**Exercise aim**: Give all of the data below again exactly, and drop the images.
----
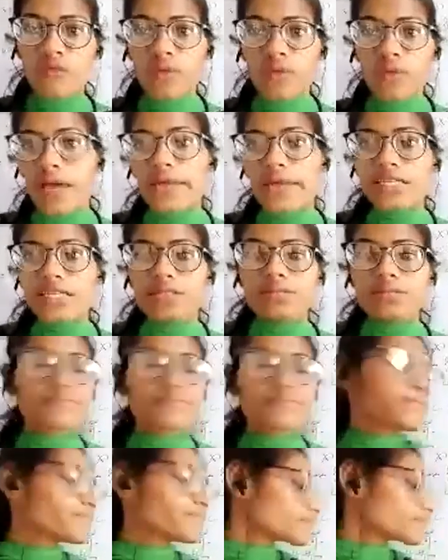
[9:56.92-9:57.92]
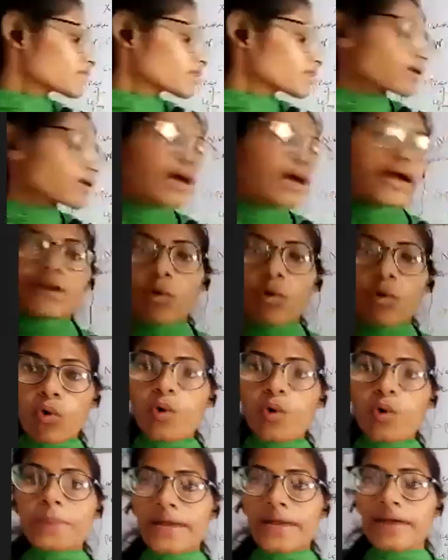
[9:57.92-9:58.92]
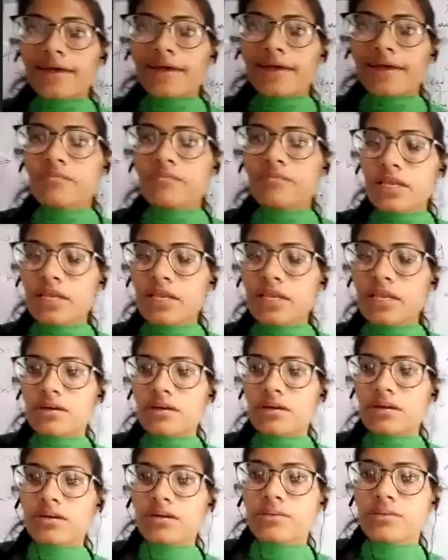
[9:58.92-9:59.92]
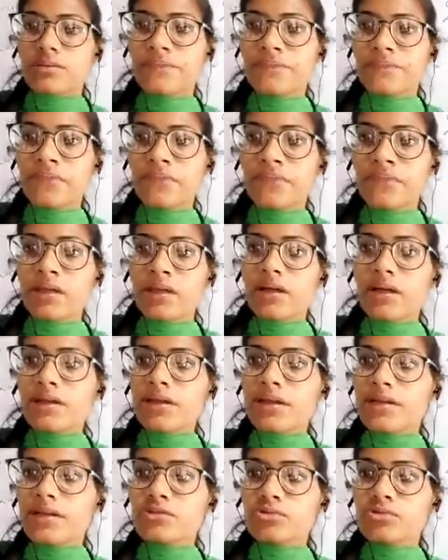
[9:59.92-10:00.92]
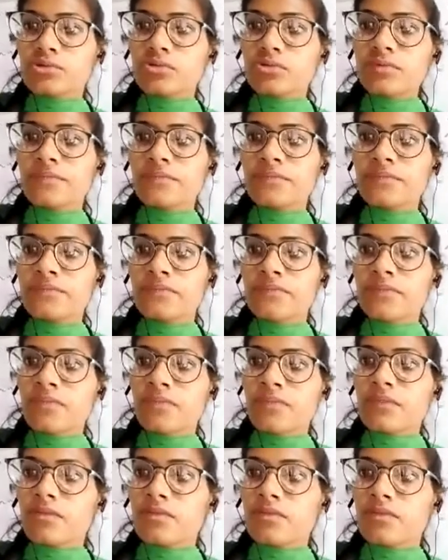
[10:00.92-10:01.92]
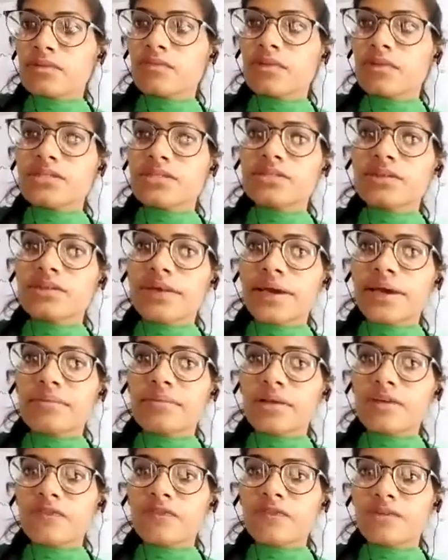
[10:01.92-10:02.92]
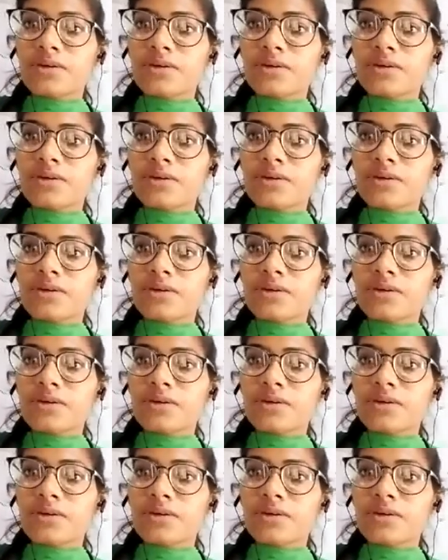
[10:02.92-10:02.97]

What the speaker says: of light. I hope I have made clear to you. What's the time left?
----
**Result of the exercise**:
[9:56.92-9:57.92]
[9:57.92-9:58.92]
[9:58.92-9:59.92]
[9:59.92-10:00.92]
[10:00.92-10:01.92]
[10:01.92-10:02.92]
[10:02.92-10:02.97]

What the speaker says: of light. I hope I have made clear to you. What's the time left?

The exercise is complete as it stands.